Portrait

Mario Canonge déborde de vitalité.

Le nouveau trio de Mario Canonge propage une énergie fastueuse.


Mario Canonge Trio @ Jeremy Bruyere

Lorsque Mario Canonge s’investit dans un projet, il s’y donne corps et âme. Il est passé par toutes formes d’expériences musicales, peu importe les différences de styles, ils n’ont pas de préférence avouée à ses yeux car seule compte l’authenticité partagée avec de nombreux artistes.

C’est un musicien accompli qui évoque de nombreuses anecdotes vécues avec une voix chaleureuse ; sa soif de partage est communicative et chacun de ses projets est propagateur d’allégresse.

Lorsqu’il s’initia au piano à l’âge de quatorze ans, Mario Canonge était loin de s’imaginer qu’il aurait ce rôle fédérateur entre la Martinique et l’Hexagone. Dans son île natale, les habitants l’attendent afin qu’il interprète ses compositions anciennes connues de toutes et de tous pour l’accompagner en chantant : l’exultation se marie alors à l’épanouissement. Le scénario se répète dans chaque lieu animé des Antilles : Mario est l’enchanteur qui perpétue les musiques antillaises ; ici la mémoire est vive et généreusement partagée. Le jazz, qui est l’une des nourritures favorites de notre pianiste, est en revanche plus destiné aux festivals, établissant une forme d’expérimentation contemporaine qui engendrera à coup sûr de futurs standards.

Mario Canonge @ Jeremy Bruyere

À dix-sept ans, Mario Canonge accompagne une chorale martiniquaise, ce qui lui permet de faire une tournée dans l’Hexagone avec rien de moins qu’Al Lirvat, ce génial tromboniste inventeur dans les années cinquante du wabap, mélange de bebop, d’afro cuban-jazz et de biguine antillaise. « Ce fut un grand moment. J’ai été influencé également par Marius Cultier : j’aimais ses disques où je retrouvais les harmonies du jazz qui m’ont influencé. Les frères Bernard et Alain Jean-Marie furent eux aussi incontournables. J’ai un faible pour la voix de mon ami Ralph Thamar qui a chanté sur beaucoup de mes albums, sa façon de poser sa voix me fait toujours penser à João Gilberto}}} ».

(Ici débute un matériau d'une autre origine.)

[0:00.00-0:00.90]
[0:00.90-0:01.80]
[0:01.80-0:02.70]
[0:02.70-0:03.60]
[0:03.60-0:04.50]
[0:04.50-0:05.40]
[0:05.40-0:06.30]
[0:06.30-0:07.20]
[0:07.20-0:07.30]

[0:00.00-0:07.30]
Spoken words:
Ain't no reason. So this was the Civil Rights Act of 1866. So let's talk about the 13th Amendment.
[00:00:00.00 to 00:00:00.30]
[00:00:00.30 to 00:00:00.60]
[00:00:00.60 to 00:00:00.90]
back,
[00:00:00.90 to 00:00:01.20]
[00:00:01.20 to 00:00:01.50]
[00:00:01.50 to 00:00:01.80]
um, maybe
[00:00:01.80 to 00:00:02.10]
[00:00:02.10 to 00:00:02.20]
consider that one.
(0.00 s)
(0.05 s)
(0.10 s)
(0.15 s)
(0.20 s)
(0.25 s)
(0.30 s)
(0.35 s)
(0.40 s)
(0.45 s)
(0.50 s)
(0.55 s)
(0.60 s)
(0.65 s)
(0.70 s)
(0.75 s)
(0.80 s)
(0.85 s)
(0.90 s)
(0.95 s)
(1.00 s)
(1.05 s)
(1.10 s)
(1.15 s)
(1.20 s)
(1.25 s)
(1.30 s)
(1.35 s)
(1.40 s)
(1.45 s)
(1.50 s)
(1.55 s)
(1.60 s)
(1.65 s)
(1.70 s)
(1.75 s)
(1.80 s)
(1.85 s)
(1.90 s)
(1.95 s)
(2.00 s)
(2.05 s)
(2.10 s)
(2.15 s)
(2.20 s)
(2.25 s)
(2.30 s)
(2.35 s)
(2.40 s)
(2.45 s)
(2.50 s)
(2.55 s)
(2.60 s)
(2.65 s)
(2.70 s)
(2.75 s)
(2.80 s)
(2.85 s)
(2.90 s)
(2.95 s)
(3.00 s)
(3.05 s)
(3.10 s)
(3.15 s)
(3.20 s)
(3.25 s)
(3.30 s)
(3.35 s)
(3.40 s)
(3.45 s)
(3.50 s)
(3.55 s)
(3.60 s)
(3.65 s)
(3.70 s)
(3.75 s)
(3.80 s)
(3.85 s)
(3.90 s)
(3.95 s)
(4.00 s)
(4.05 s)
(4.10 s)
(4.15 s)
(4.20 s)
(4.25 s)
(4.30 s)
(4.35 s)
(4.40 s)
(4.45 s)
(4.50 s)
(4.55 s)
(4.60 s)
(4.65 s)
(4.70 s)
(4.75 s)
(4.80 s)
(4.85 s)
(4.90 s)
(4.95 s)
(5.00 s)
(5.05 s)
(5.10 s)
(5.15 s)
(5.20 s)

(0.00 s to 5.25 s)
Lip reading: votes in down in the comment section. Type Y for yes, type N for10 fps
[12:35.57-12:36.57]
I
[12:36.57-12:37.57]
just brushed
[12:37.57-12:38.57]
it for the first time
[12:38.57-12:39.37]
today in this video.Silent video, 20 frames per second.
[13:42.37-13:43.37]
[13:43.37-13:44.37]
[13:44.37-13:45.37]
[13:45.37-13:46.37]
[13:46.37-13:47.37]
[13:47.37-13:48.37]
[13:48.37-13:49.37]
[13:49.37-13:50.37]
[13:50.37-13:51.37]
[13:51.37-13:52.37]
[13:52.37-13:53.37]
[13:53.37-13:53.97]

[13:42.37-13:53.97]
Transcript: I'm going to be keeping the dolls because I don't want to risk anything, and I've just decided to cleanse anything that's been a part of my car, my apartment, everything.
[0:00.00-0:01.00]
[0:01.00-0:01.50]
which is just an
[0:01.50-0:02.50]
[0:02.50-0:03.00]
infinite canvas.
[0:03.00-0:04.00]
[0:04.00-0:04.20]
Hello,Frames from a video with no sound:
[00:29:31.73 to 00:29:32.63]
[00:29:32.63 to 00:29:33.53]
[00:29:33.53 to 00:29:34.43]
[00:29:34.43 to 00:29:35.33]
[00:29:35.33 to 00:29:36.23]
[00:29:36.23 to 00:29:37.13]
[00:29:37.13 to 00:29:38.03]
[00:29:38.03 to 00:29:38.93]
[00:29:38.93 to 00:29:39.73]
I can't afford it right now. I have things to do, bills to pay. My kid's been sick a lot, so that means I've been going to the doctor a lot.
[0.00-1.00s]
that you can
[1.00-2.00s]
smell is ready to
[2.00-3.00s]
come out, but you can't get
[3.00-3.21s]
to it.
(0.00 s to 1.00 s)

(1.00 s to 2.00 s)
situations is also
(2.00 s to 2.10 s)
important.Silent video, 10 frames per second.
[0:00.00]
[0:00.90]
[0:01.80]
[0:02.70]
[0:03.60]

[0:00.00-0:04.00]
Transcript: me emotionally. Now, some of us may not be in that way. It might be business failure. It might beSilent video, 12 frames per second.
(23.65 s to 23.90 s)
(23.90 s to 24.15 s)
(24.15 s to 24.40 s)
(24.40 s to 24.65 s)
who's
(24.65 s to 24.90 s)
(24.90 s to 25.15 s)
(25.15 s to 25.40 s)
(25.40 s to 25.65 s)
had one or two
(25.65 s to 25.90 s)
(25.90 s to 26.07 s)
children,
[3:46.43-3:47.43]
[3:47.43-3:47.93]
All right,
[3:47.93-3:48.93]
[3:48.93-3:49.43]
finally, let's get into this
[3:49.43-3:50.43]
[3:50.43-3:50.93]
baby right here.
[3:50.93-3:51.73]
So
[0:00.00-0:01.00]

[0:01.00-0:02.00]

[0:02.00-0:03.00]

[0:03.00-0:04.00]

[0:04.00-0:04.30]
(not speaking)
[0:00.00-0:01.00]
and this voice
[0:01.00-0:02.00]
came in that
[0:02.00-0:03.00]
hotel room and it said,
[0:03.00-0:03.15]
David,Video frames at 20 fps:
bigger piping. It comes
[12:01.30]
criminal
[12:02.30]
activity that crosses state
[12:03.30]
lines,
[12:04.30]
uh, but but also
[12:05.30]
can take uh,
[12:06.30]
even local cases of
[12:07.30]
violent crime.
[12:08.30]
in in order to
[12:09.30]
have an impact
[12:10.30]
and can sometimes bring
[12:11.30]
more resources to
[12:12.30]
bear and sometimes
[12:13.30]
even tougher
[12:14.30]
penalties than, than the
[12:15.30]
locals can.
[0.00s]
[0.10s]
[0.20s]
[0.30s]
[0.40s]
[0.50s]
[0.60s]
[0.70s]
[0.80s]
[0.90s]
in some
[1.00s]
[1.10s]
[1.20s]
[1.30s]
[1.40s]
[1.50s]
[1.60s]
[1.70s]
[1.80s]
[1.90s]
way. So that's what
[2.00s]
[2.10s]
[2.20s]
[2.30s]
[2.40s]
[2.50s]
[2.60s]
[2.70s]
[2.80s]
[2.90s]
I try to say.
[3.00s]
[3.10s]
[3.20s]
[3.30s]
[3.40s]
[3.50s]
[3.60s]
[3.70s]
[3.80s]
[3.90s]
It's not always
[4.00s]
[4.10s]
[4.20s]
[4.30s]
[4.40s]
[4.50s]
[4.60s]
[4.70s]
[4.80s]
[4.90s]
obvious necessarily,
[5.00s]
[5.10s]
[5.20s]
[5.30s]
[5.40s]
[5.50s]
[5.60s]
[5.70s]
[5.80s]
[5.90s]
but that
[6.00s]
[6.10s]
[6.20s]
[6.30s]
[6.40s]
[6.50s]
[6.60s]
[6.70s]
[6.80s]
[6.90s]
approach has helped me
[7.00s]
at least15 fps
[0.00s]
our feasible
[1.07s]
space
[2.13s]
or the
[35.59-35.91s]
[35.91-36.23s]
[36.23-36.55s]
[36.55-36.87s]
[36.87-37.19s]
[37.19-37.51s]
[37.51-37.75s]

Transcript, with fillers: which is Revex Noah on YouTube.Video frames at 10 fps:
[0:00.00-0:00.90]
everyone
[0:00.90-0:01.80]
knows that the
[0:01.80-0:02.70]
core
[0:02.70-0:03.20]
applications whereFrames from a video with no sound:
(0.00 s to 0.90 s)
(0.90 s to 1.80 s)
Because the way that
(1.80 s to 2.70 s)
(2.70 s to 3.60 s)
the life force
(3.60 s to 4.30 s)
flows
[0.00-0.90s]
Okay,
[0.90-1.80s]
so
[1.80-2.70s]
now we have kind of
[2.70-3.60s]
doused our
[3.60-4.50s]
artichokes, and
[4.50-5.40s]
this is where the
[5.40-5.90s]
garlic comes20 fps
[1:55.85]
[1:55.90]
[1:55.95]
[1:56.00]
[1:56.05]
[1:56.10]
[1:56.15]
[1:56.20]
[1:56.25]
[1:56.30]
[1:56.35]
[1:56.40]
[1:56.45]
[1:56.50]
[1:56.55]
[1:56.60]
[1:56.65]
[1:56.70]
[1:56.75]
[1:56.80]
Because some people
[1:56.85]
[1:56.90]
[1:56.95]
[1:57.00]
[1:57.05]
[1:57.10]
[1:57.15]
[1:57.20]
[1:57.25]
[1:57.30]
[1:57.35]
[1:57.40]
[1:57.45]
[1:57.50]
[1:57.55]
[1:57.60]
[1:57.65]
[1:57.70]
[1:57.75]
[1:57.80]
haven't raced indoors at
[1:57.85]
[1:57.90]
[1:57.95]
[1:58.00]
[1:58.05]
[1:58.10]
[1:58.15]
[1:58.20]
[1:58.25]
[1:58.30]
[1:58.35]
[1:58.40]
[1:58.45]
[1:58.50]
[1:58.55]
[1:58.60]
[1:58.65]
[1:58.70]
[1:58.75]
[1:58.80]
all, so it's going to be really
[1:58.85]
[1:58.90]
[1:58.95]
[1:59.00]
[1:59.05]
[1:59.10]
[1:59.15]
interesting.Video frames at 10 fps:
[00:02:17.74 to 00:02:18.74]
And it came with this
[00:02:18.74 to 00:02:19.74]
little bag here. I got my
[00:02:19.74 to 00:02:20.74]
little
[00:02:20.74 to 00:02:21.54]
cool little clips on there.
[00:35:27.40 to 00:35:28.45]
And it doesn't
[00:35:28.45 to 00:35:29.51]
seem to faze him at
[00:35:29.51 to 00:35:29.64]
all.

Après l’aventure du groupe Ultramarine qui rencontra un énorme succès, notre homme continue à pratiquer le piano acoustique en vénérant sa trilogie fondamentale, Duke Ellington, Thelonious Monk et Bill Evans. « Ces trois personnages sont inégalables. J’aime aussi Ahmad Jamal et je me suis rendu compte que je partageais certaines similitudes tout à fait involontaires avec lui, une certaine forme de liberté ».

Le trio est le format préféré de Mario Canonge. Il ne néglige pas pour autant le solo mais reconnait que c’est alors une communication avec soi-même qui s’instaure. Le duo lui convient en particulier lorsqu’il joue avec son vieux complice Michel Zenino à qui il voue un profond respect, leur groupe Quint’up illustrant bien leur inventivité commune. Le plus surprenant est son attirance particulière pour les duos piano-batterie, comme si les rythmes ne cessaient de tournoyer inlassablement autour de Mario.

Aujourd’hui, c’est le trio qui absorbe l’univers de ce pianiste qui a compris l’importance de jouer avec le silence - il sait parfaitement combien l’envie de combler un vide est un risque. Michel Alibo est un partenaire de choix : Mario le connaît depuis longtemps et l’un des enregistrements favoris du pianiste est leur album Rhizome, enregistré à New-York en 2004. «  Le jeu de Michel Alibo est riche, il a d’innombrables idées tout en allant dans les rythmiques que j’apprécie ; il possède cette capacité à jouer les musiques de tous pays et il influence positivement ses partenaires  ». Au sujet d’Arnaud Dolmen, il ne tarit pas d’éloges. « Très jeune, Arnaud jouait certains de mes morceaux avec des musiciens guadeloupéens de sa génération. C’est un vrai bonheur de l’avoir à mes côtés aujourd’hui. Il ne se satisfait de rien, il est dans la recherche continuellement. Dans la musique antillaise, les tambours ont une place importante et Arnaud en est l’un des grands connaisseurs  ».

Mario Canonge est humble : il parle plus avec passion de ses partenaires musicaux que de lui-même et n’oublie pas de dire combien le duo d’Alain Jean-Marie et d’Annick Tangorra est splendide. Il est primordial de découvrir en direct Mario Canonge et sa rythmique de choix : ce trio où les richesses des phrasés sont interconnectées sera sur les routes à l’automne prochain.